Living in the UK

Getting your first UK credit card

If you’re new to the UK and have no credit history here then it will be difficult for you to get a credit card. Once you’ve built your credit score, however, you may wish to apply for one.

This article details what you can do to build your credit score and what you may wish to consider before getting your first UK credit card.

Requirements for getting a UK credit card

Final decisions to lend money are always down to the discretion of the individual credit card provider, however, you must meet these minimum requirements before applying:

  • You must be a UK resident
  • You must be at least 18 years old
  • You must not be legally restricted from obtaining credit such as bankruptcy

Some lenders may wish for you to be in full-time employment and earn over a certain amount each year for you to be accepted.

Even if you meet all of these requirements, you should remember that there is no guarantee that you will be accepted.

How does a credit card work?

‘Credit’ refers to the money in which you borrow, whether this is an overdraft, loan or credit card.
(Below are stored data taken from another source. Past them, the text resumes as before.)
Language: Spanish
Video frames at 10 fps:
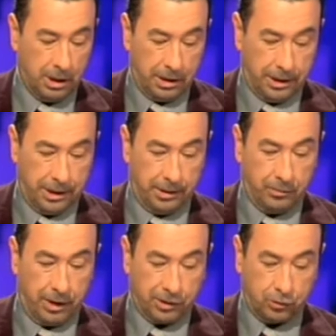Eh,
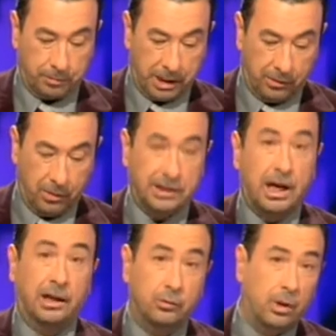una de sus películas,
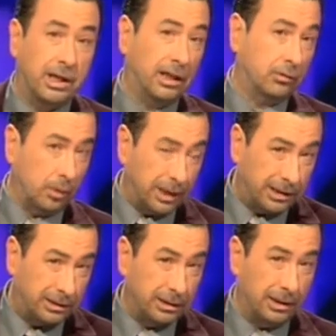Antoine y
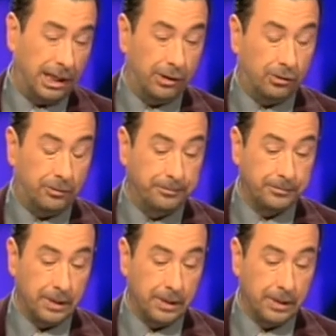Antoinette, ganó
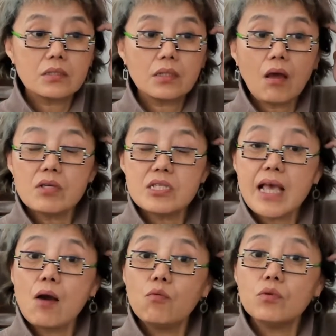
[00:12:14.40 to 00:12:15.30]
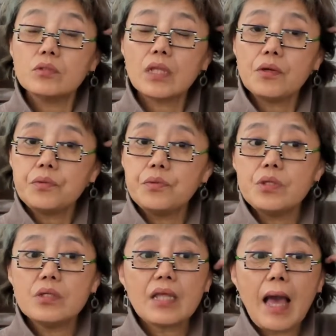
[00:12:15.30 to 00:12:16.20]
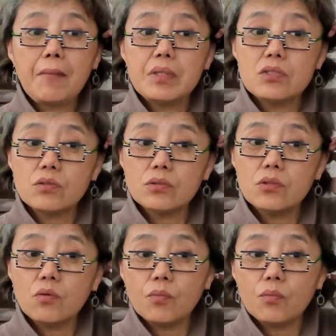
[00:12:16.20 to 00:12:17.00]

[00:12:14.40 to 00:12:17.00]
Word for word: 到了下午，等于他们就又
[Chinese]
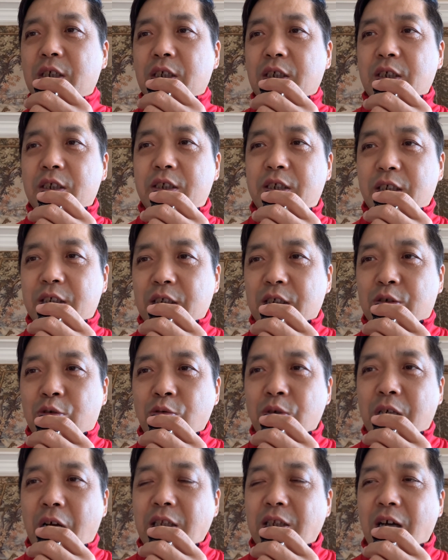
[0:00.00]
这个
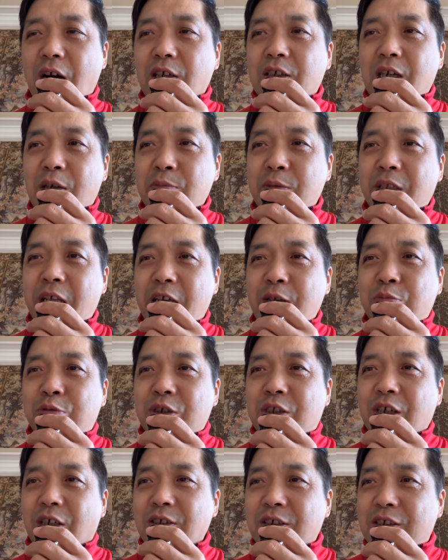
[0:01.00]
共产党他们内部
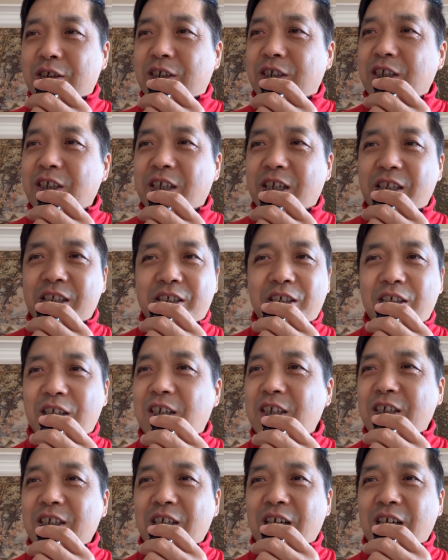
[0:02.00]
整自己人是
Lenders will always run a credit check when you apply for any type of credit. If you are approved for a credit card, the lender will set you a credit limit. This limit is the maximum amount of money you can access to pay for goods or services. You then pay back the money you borrow each month, you can do this by the set minimum payment the lender has worked out for you, your chosen amount (if over the minimum payment), or pay the money back in full. Remember, to use a credit card, there is also interest added if you have an ongoing balance.

Comparing credit cards

When comparing credit cards, some things you may wish to consider are:

  • Interest: This is the charge on a credit card for the cost of borrowing money from the lender. When comparing credit cards, look out for the ‘Representative APR’. This is the rate offered to at least 51% of customers who are offered that card. It’s not necessarily the rate you’ll be offered, as it’s based on your financial circumstances and credit history. So, you could possibly be offered a higher rate than the one advertised.
  • Introductory APR: Some credit cards come with lower or 0% interest rates that last for a few months. Once these few months are up, they go back to the standard variable rate. This can be useful for spreading the costs of purchases, but make sure you pay off your balance before the introductory rate ends.
  • Credit limit: As mentioned above, a credit limit is a maximum amount you can borrow on your credit card. Just like the APR, your credit limit also depends on your credit history and finances. First-time borrowers may not be offered a high limit. However, paying your balance on time could mean the lender offers to increase your limit.
  • Fees: It is also important to make yourself aware of any extra fees you may be charged. For instance, these could be late payment fees, foreign transactions or cash withdrawal fees.

This article has been written as a guide to provide information only. If you have any financial queries, then please consult a professional.